Way out there in interweb land, I spy my sister making an appeal for new shoes. Wishful thinking, child! You’d best put up a PayPal begging button or an Amazon wishlist to get anywhere. Saaay….maybe I’ll put up my Amazon wishlist. Except I want really embarassing stuff. Everyone would laugh at me. Especially heather. Ah, anyway, back to the shoes. May I recommend ones made from dogs’ noses? The finest way to travel. Failing that, you might want to set your existing shoes out overnight so the elves can come and cobble them for you.

Ok, if I’m still hopelessly bored in a bit I’ll post the Lambchop FAQ! I assure you it’s a corker.

xxoo

O! Banana

Something that weighs heavily on my heart. That’s right, the Banana. I read just recently that fungus and pests have devastated the plants, and they simply don’t have the genetic diversity to combat the problem. Like the Amish. Anyhoo, what kind of life would it be without bananas? How can we go on if banana pancakes are extinct? What will monkeys eat (and what will happen to Matt LeBlanc’s career)? But seriously, if i put a lovely ripe banana in your hand and told you “Savor this baby, its the Very Last One You Will Ever Eat”, wouldn’t you just burst into tears, thereby destroying your final banana moments? And that would most deservedly make you feel like a real schmuck.

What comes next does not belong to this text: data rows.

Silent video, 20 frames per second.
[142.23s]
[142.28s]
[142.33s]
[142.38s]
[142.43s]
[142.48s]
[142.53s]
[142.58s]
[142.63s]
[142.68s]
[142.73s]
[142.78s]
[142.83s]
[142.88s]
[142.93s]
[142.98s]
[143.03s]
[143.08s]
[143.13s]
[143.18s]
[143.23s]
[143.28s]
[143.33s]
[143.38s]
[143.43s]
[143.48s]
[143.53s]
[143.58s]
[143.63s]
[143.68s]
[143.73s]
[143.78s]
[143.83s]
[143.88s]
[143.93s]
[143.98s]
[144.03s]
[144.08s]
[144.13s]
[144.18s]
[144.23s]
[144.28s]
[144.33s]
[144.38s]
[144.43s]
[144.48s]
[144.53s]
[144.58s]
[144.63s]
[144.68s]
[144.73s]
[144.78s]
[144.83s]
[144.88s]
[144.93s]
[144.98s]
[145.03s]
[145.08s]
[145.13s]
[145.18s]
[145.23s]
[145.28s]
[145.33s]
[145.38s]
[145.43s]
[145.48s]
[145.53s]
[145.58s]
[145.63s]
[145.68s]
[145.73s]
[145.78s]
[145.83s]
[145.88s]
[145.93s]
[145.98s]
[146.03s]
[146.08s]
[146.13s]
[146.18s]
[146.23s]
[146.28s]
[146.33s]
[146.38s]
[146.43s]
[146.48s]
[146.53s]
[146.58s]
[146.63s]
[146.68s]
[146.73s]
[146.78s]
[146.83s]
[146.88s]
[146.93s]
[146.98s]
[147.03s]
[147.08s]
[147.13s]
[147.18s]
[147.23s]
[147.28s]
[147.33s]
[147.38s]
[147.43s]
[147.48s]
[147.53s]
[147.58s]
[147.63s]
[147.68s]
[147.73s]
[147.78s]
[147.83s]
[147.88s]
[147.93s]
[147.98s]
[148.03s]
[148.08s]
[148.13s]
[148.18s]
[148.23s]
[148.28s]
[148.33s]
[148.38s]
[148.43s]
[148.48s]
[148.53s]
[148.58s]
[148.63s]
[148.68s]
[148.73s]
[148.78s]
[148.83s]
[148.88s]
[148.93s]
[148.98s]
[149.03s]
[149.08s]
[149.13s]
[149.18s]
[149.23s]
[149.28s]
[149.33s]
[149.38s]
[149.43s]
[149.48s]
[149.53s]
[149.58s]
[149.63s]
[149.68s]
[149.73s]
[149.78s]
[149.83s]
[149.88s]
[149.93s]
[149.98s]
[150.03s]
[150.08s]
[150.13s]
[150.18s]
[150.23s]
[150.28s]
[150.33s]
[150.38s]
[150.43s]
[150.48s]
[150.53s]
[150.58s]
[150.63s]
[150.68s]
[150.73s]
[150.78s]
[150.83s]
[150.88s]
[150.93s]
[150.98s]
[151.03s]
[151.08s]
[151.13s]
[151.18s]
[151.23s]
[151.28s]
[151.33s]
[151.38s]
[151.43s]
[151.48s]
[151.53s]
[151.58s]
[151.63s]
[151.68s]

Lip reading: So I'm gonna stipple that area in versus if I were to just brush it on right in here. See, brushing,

Gather ye bananas, while ye may…

Licketysplit and i may at least console ourselves by marketing the world’s first Bananapon- yes, the cheery, fragrant banana tampon!

smooch

Dawn Wiener

This article is promenading me down memory lane: Fifth-graders accused of poisoning attempt

Ah, the grand tradition of attempted murder. I myself have only tried to kill 3 people. All were unsuccessful, although my sister still has a pretty good scar. Well, I guess that could be downgraded to “almost killed by accident.” But the other two, oh man. There was one roommate who shall remain nameless…the other roomie and I used to take her perishable food out of the fridge and leave it on top of the dishwasher to warm up ever so slightly. She must have wondered why we had our own jar of mayonaise marked with our names. That didn’t seem to work, so we took to dredging her toothbrush in the commode from time to time. Surely we never rose to the heights of this young gentleman, but we gave it the old college try, so to speak.

Lesson learned: if your roommate keeps his or her own toothbrush in a lockbox, so should you.